### [How to complete this task]
In your reply, repeat the full listing exactly and leave each picture out.
:: Available records
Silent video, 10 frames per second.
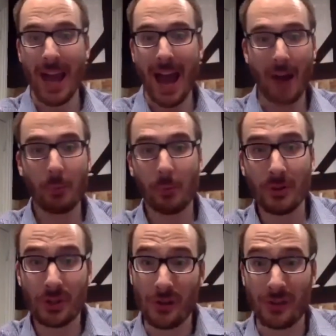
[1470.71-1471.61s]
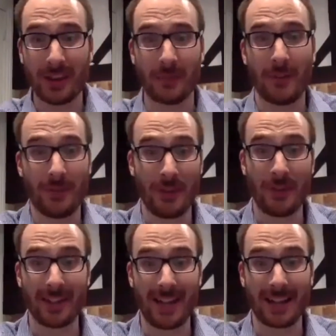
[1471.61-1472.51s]
How important do you think the
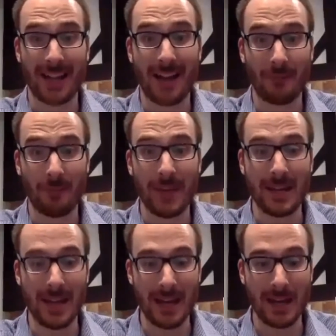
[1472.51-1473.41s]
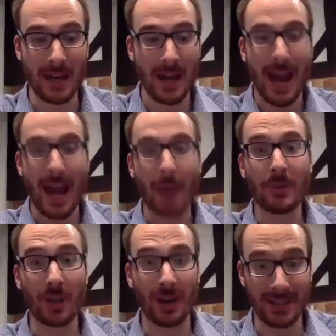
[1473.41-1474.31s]
think tanks have been in helping
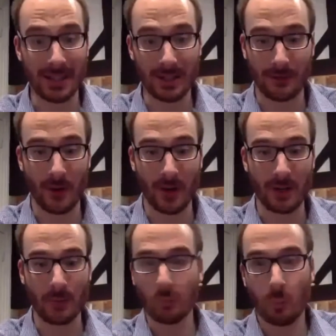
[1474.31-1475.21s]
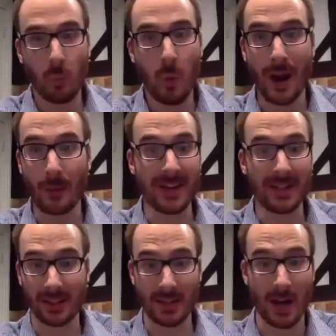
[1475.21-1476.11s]
to identify where we need
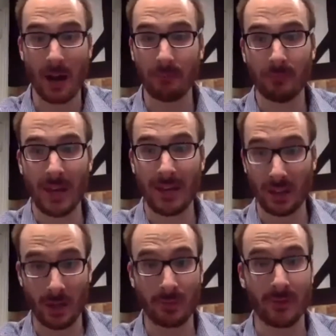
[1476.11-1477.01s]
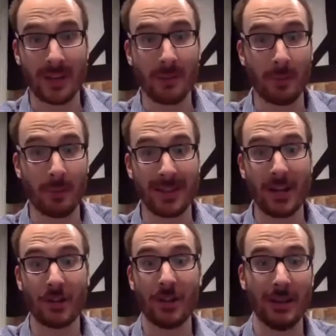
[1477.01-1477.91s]
to start in terms of the
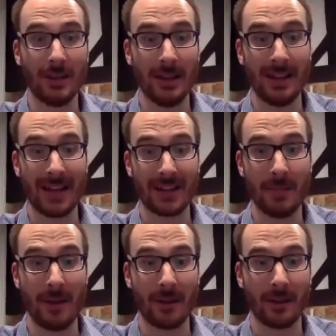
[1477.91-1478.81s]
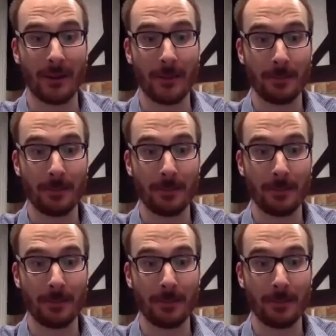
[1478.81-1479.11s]
implementation in Latin America?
::::
### [Answer to the problem]
Silent video, 10 frames per second.
[1470.71-1471.61s]
[1471.61-1472.51s]
How important do you think the
[1472.51-1473.41s]
[1473.41-1474.31s]
think tanks have been in helping
[1474.31-1475.21s]
[1475.21-1476.11s]
to identify where we need
[1476.11-1477.01s]
[1477.01-1477.91s]
to start in terms of the
[1477.91-1478.81s]
[1478.81-1479.11s]
implementation in Latin America?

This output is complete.